Gilberto Mautner
2008-Jan-08 03:27 UTC
[zfs-discuss] Does block allocation for small writes work over iSCSI?
Hello list, I''m thinking about this topology: NFS Client <----NFS---> zFS Host <---iSCSI---> zFS Node 1, 2, 3 etc. The idea here is to create a scalable NFS server by plugging in more nodes as more space is needed, striping data across them. A question is: we know from the docs that zFS optimizes random write speed by consolidating what would be many random writes into a single sequential operation. I imagine that for zFS be able to do that it has to have some knowledge about the hard disk geography. Now, if this geography is being abstracted by iSCSI, is that optimization still valid? Thanks Gilberto -------------- next part -------------- An HTML attachment was scrubbed... URL: <http://mail.opensolaris.org/pipermail/zfs-discuss/attachments/20080108/d3ff5cd6/attachment.html>
Richard Elling
2008-Jan-08 05:47 UTC
[zfs-discuss] Does block allocation for small writes work over iSCSI?

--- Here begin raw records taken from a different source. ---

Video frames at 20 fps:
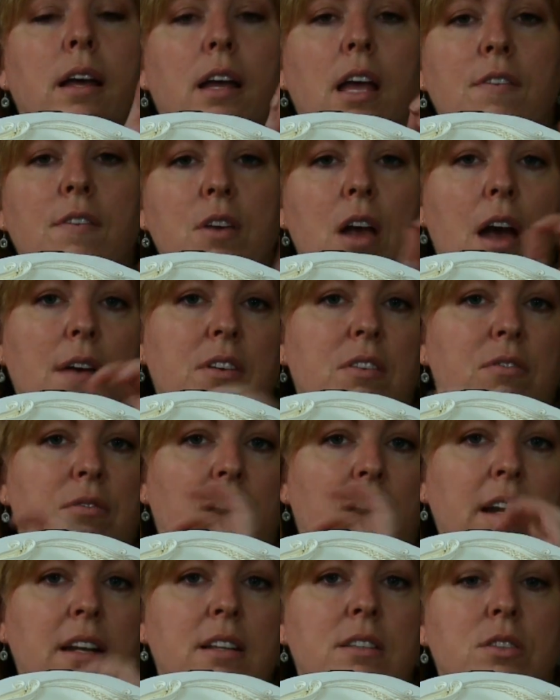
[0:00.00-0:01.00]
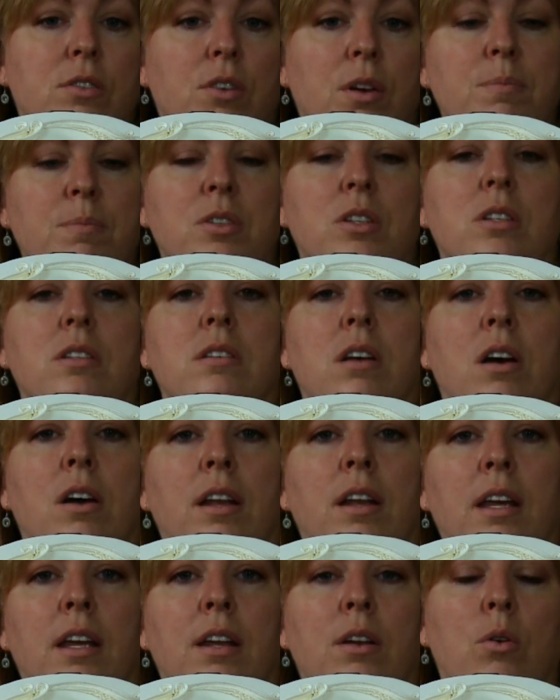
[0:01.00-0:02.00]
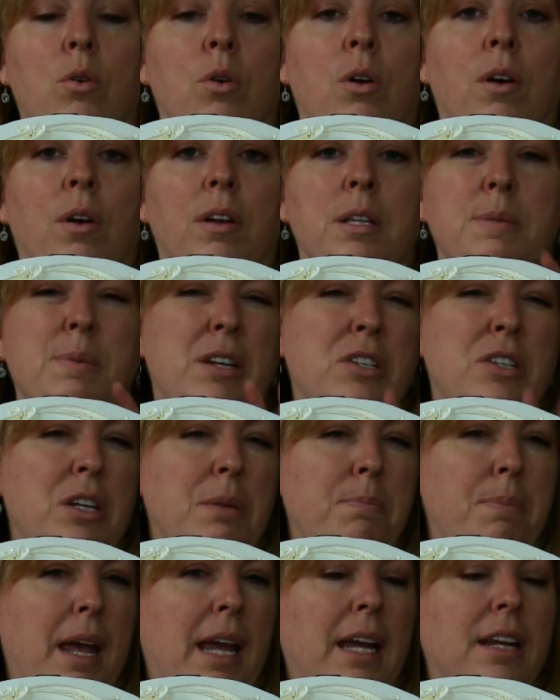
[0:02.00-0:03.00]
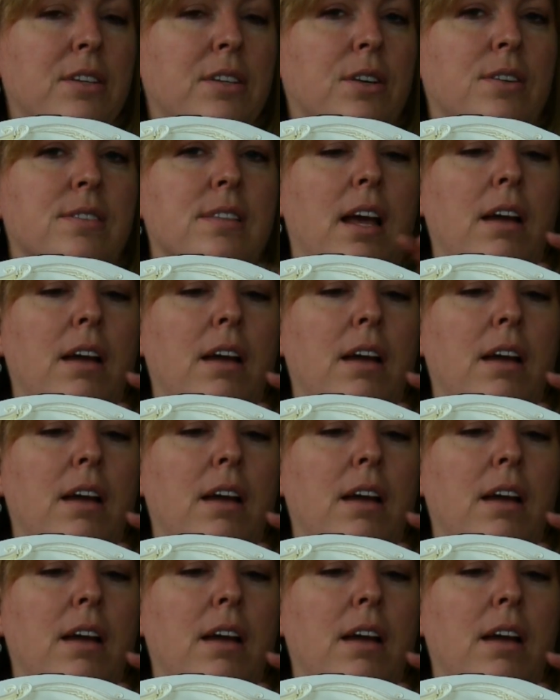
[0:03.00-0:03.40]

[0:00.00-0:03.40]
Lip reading: If you have to write inscriptions on it, or especially painters.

Gilberto Mautner wrote:> Hello list, > > > I''m thinking about this topology: > > NFS Client <----NFS---> zFS Host <---iSCSI---> zFS Node 1, 2, 3 etc. > > The idea here is to create a scalable NFS server by plugging in more > nodes as more space is needed, striping data across them.I see people doing this, but, IMHO, it seems like a waste of resources and will be generally slower than having the disks on the NFS server.> > A question is: we know from the docs that zFS optimizes random write > speed by consolidating what would be many random writes into a single > sequential operation. > > I imagine that for zFS be able to do that it has to have some > knowledge about the hard disk geography. Now, if this geography is > being abstracted by iSCSI, is that optimization still valid?ZFS doesn''t do any optimization for hard disk geometry. Allocations are made starting at the beginning and proceeding according to the slab size. For diversity, redundant copies of metadata are spread further away, so there may be some additional "jumps," but these aren''t really based on disk geometry. In other words, I believe the optimization is probably still valid. -- richard
Andre Wenas
2008-Jan-08 08:36 UTC
[zfs-discuss] Does block allocation for small writes work over iSCSI?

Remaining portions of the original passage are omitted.